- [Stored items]
◇ ◇ ◇ ◇ ◇ ◇ ◇
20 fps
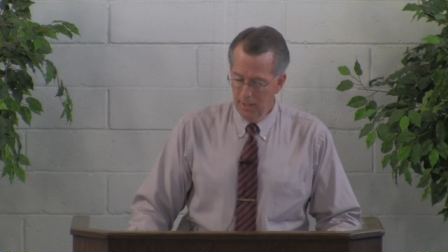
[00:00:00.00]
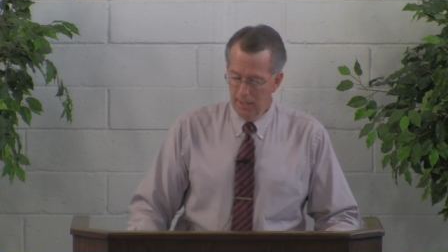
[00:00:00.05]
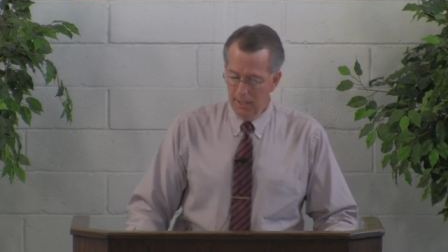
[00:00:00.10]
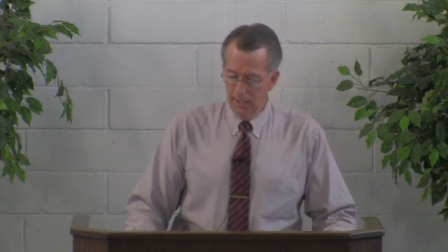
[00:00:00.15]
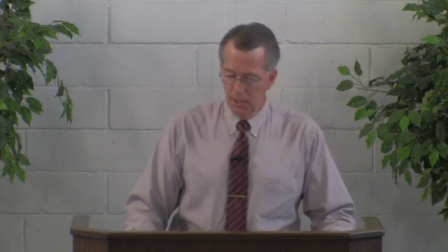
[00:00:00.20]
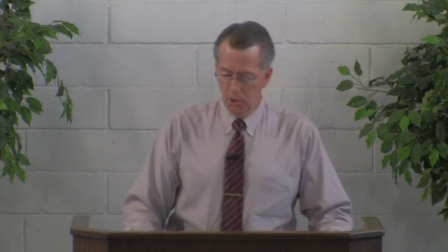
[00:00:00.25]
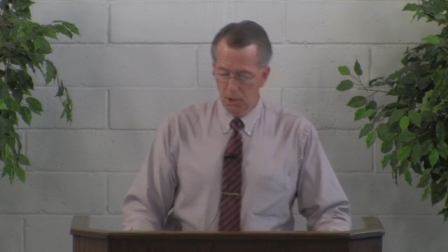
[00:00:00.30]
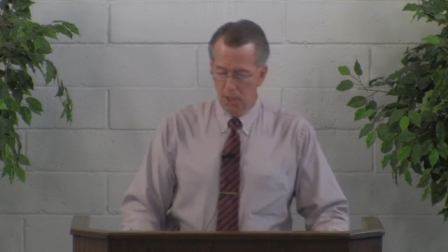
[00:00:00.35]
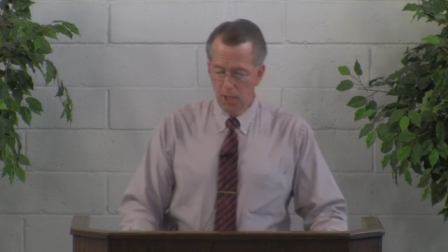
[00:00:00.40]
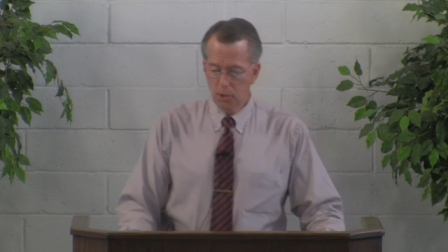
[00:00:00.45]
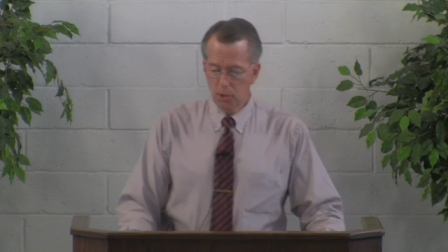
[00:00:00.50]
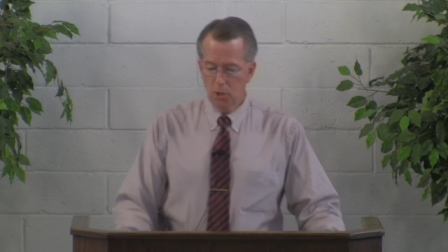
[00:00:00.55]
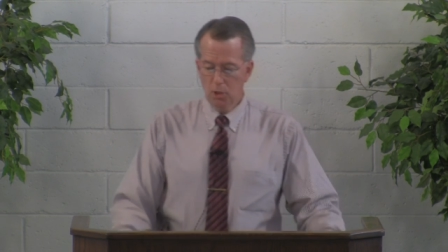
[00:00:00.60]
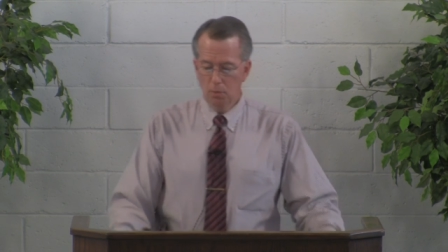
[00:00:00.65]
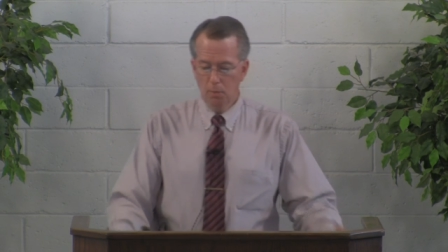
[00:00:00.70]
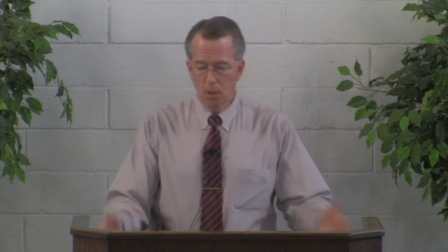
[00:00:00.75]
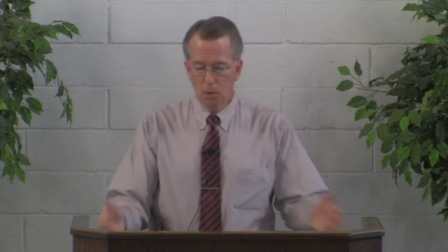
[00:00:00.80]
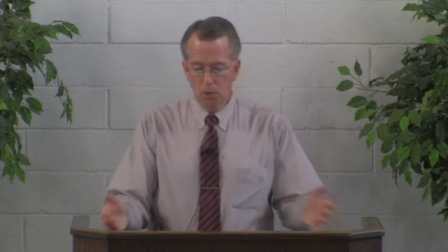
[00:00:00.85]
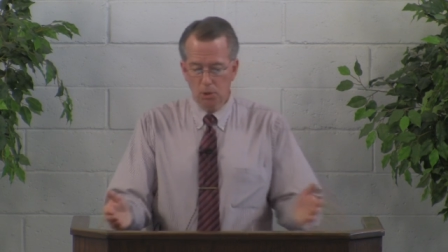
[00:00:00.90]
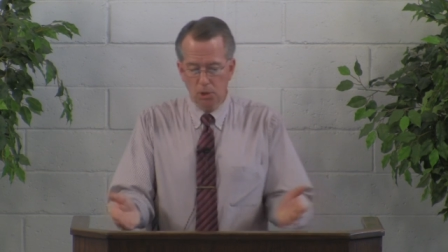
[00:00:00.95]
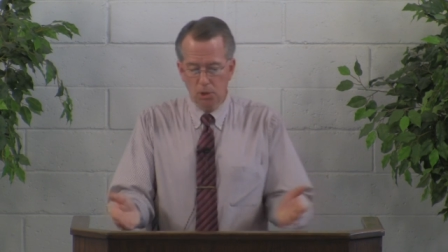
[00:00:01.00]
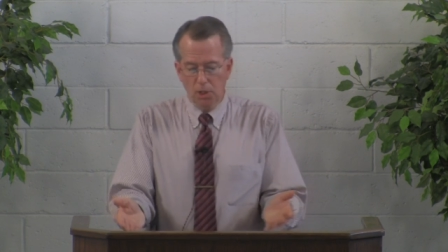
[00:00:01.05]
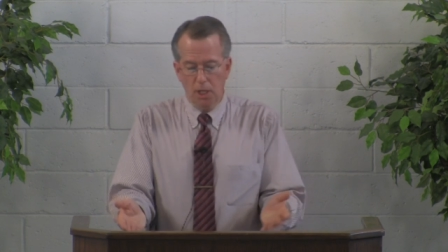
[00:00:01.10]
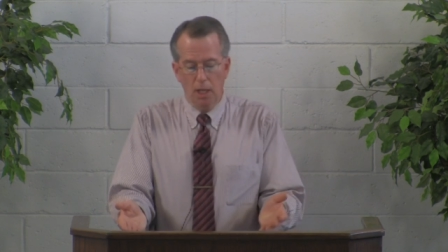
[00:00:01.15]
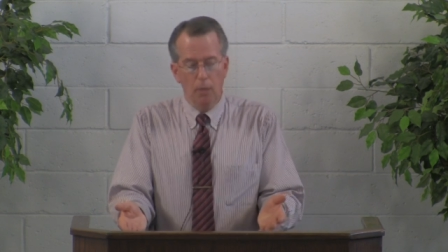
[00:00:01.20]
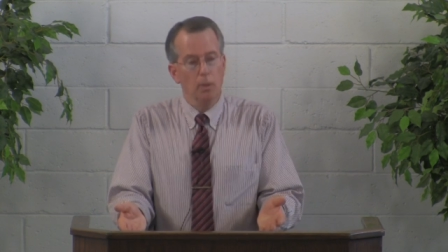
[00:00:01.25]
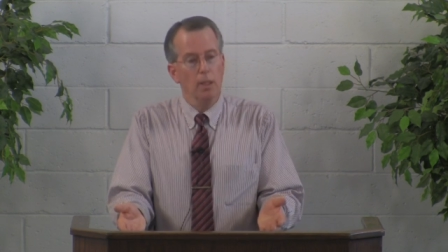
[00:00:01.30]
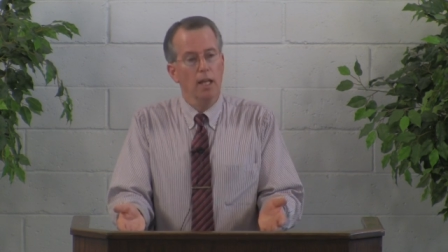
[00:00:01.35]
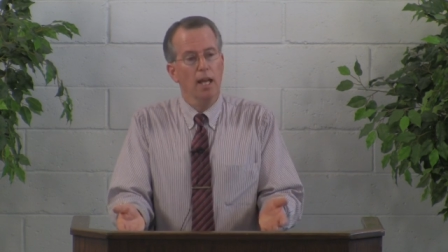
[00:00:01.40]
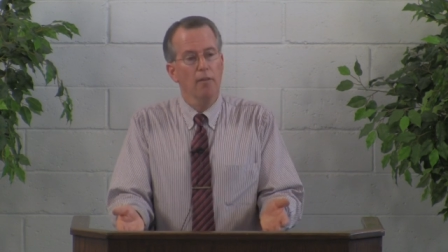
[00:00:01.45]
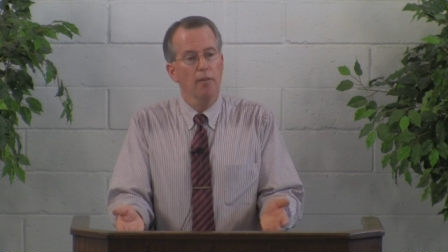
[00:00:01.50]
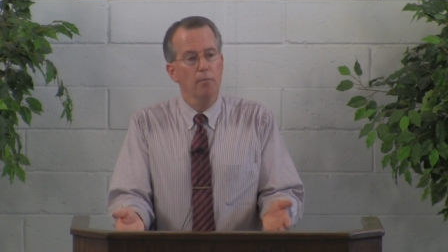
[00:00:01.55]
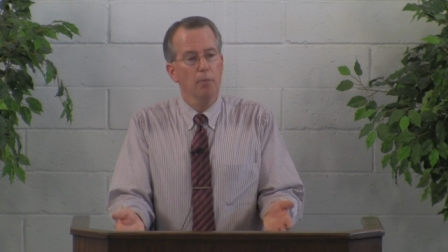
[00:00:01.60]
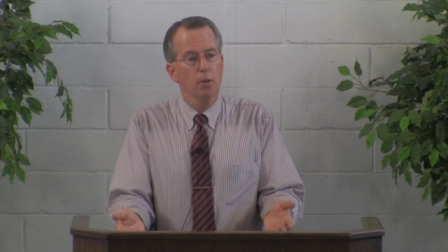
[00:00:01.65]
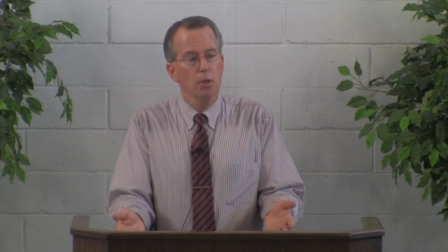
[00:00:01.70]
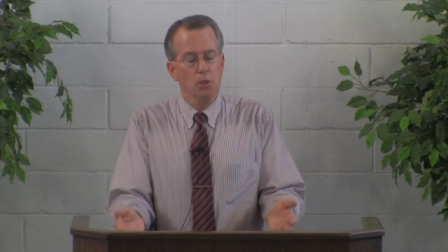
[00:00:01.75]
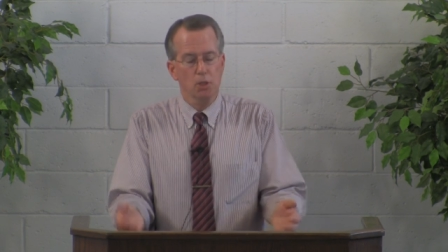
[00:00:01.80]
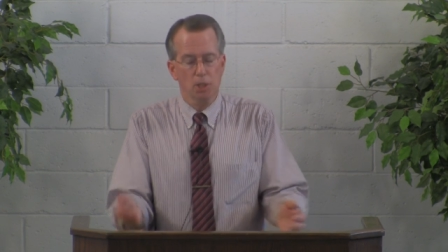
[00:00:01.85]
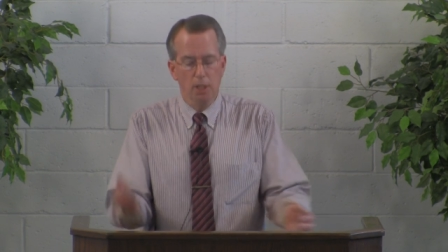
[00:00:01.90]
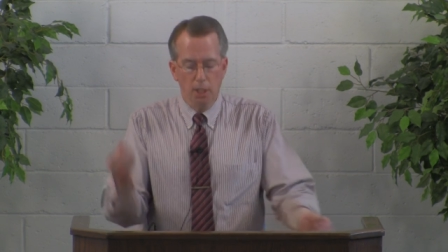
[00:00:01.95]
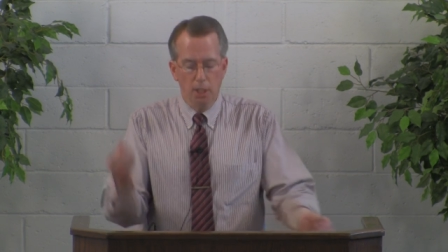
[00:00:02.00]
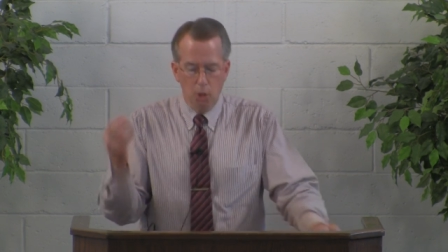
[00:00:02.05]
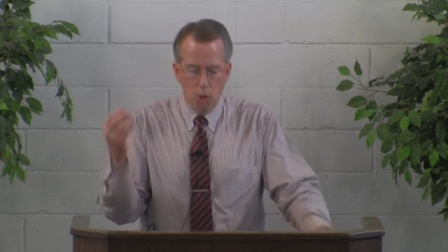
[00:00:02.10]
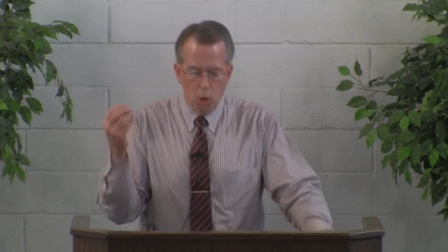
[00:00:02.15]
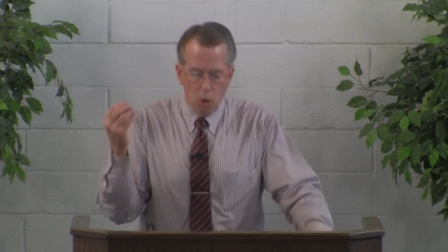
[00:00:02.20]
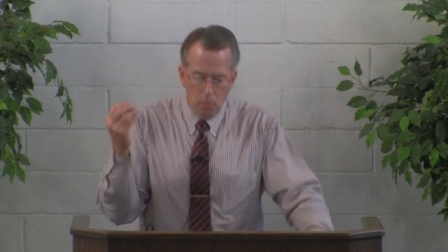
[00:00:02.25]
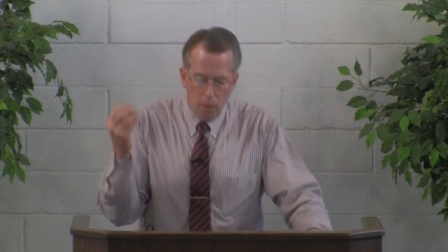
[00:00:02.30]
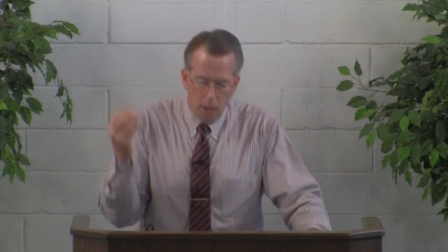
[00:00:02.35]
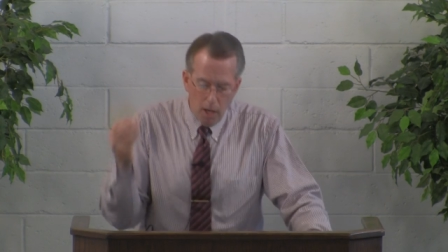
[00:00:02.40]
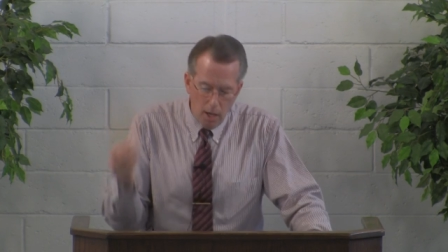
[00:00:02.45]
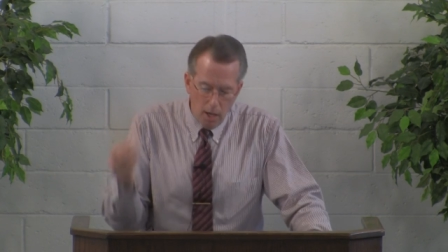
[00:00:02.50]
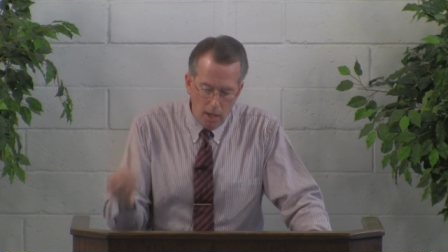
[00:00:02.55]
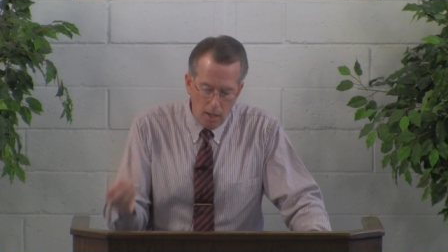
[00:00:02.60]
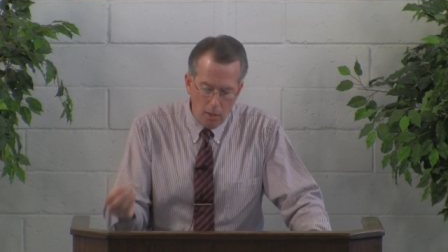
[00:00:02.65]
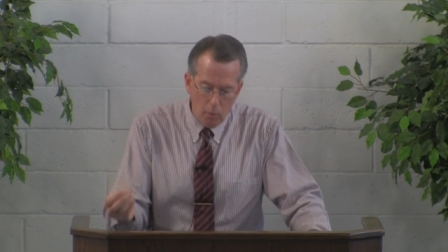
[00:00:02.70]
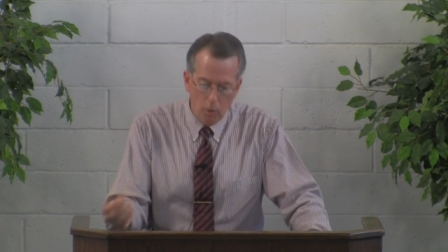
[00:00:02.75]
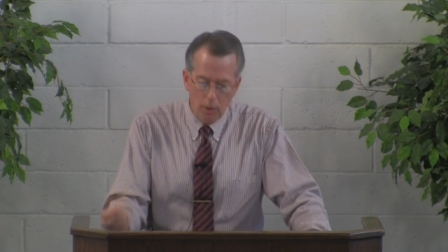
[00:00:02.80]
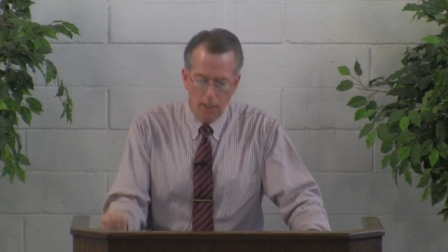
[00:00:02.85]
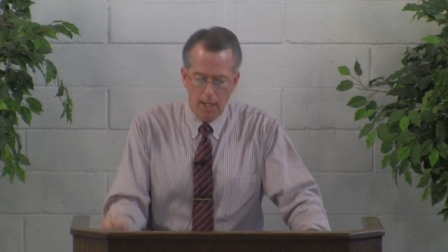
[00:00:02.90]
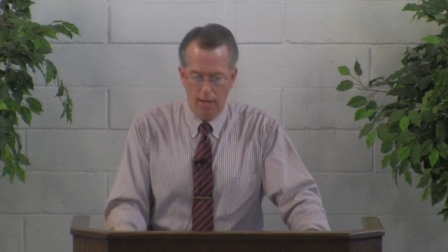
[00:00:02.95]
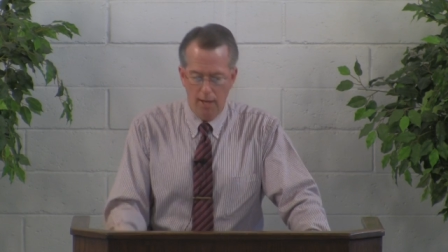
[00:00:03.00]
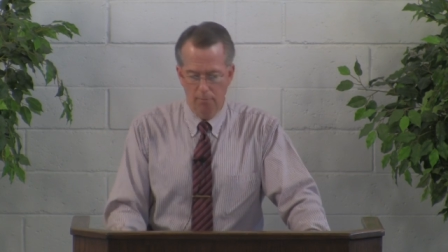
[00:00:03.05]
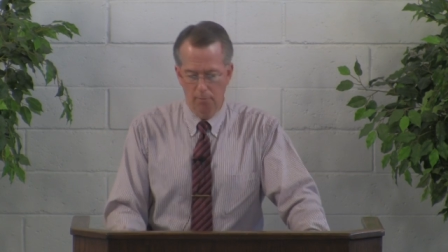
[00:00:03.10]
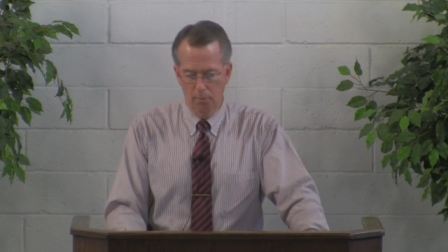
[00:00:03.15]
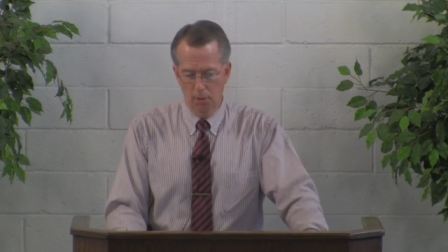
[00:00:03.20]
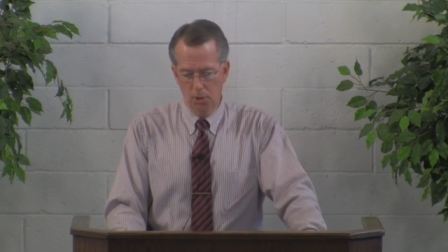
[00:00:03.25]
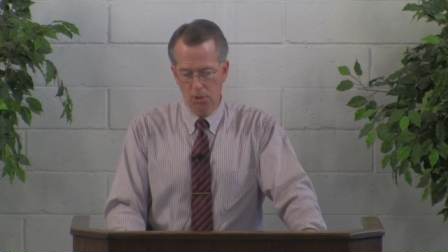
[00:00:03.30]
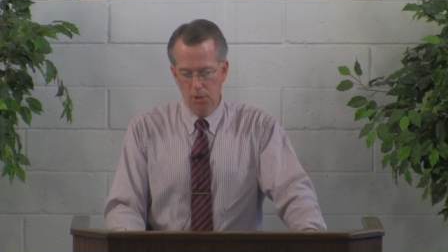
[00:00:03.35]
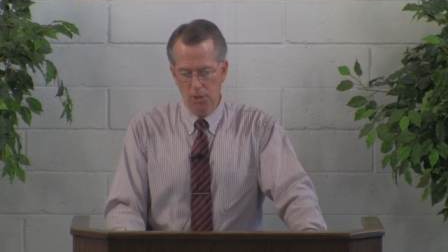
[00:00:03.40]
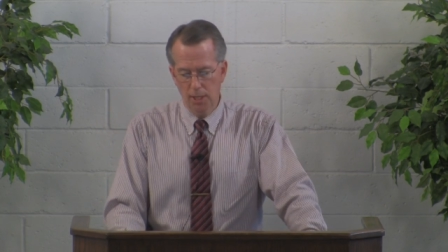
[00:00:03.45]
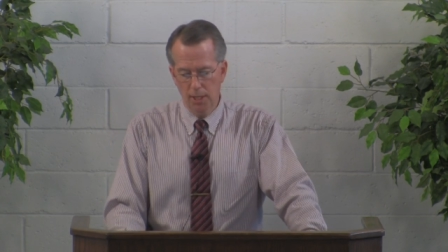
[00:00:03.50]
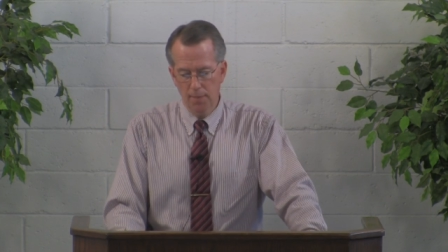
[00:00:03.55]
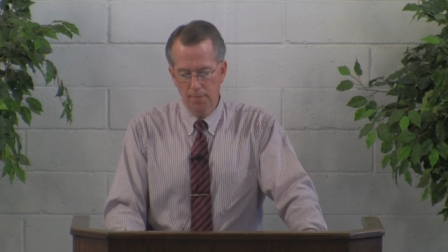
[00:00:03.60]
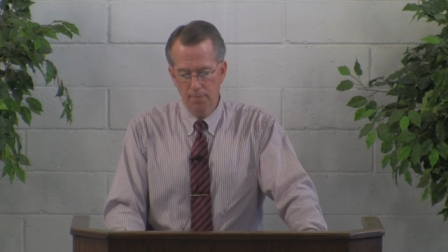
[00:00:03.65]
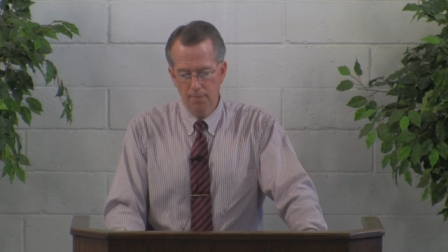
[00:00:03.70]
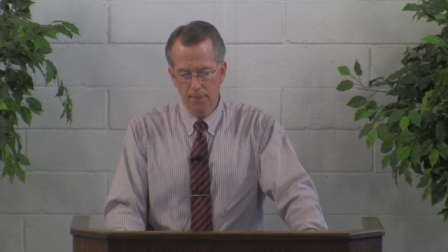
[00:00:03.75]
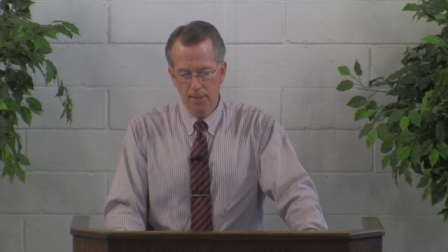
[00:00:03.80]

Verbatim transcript: he says to Moses, I will have mercy on whom I will have mercy,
◇ ◇ ◇ ◇ ◇ ◇ ◇
- [ABOUT THIS TASK] Print verbatim every line above, apart from the pictures.

- [SOLUTION BELOW]
20 fps
[00:00:00.00]
[00:00:00.05]
[00:00:00.10]
[00:00:00.15]
[00:00:00.20]
[00:00:00.25]
[00:00:00.30]
[00:00:00.35]
[00:00:00.40]
[00:00:00.45]
[00:00:00.50]
[00:00:00.55]
[00:00:00.60]
[00:00:00.65]
[00:00:00.70]
[00:00:00.75]
[00:00:00.80]
[00:00:00.85]
[00:00:00.90]
[00:00:00.95]
[00:00:01.00]
[00:00:01.05]
[00:00:01.10]
[00:00:01.15]
[00:00:01.20]
[00:00:01.25]
[00:00:01.30]
[00:00:01.35]
[00:00:01.40]
[00:00:01.45]
[00:00:01.50]
[00:00:01.55]
[00:00:01.60]
[00:00:01.65]
[00:00:01.70]
[00:00:01.75]
[00:00:01.80]
[00:00:01.85]
[00:00:01.90]
[00:00:01.95]
[00:00:02.00]
[00:00:02.05]
[00:00:02.10]
[00:00:02.15]
[00:00:02.20]
[00:00:02.25]
[00:00:02.30]
[00:00:02.35]
[00:00:02.40]
[00:00:02.45]
[00:00:02.50]
[00:00:02.55]
[00:00:02.60]
[00:00:02.65]
[00:00:02.70]
[00:00:02.75]
[00:00:02.80]
[00:00:02.85]
[00:00:02.90]
[00:00:02.95]
[00:00:03.00]
[00:00:03.05]
[00:00:03.10]
[00:00:03.15]
[00:00:03.20]
[00:00:03.25]
[00:00:03.30]
[00:00:03.35]
[00:00:03.40]
[00:00:03.45]
[00:00:03.50]
[00:00:03.55]
[00:00:03.60]
[00:00:03.65]
[00:00:03.70]
[00:00:03.75]
[00:00:03.80]

Verbatim transcript: he says to Moses, I will have mercy on whom I will have mercy,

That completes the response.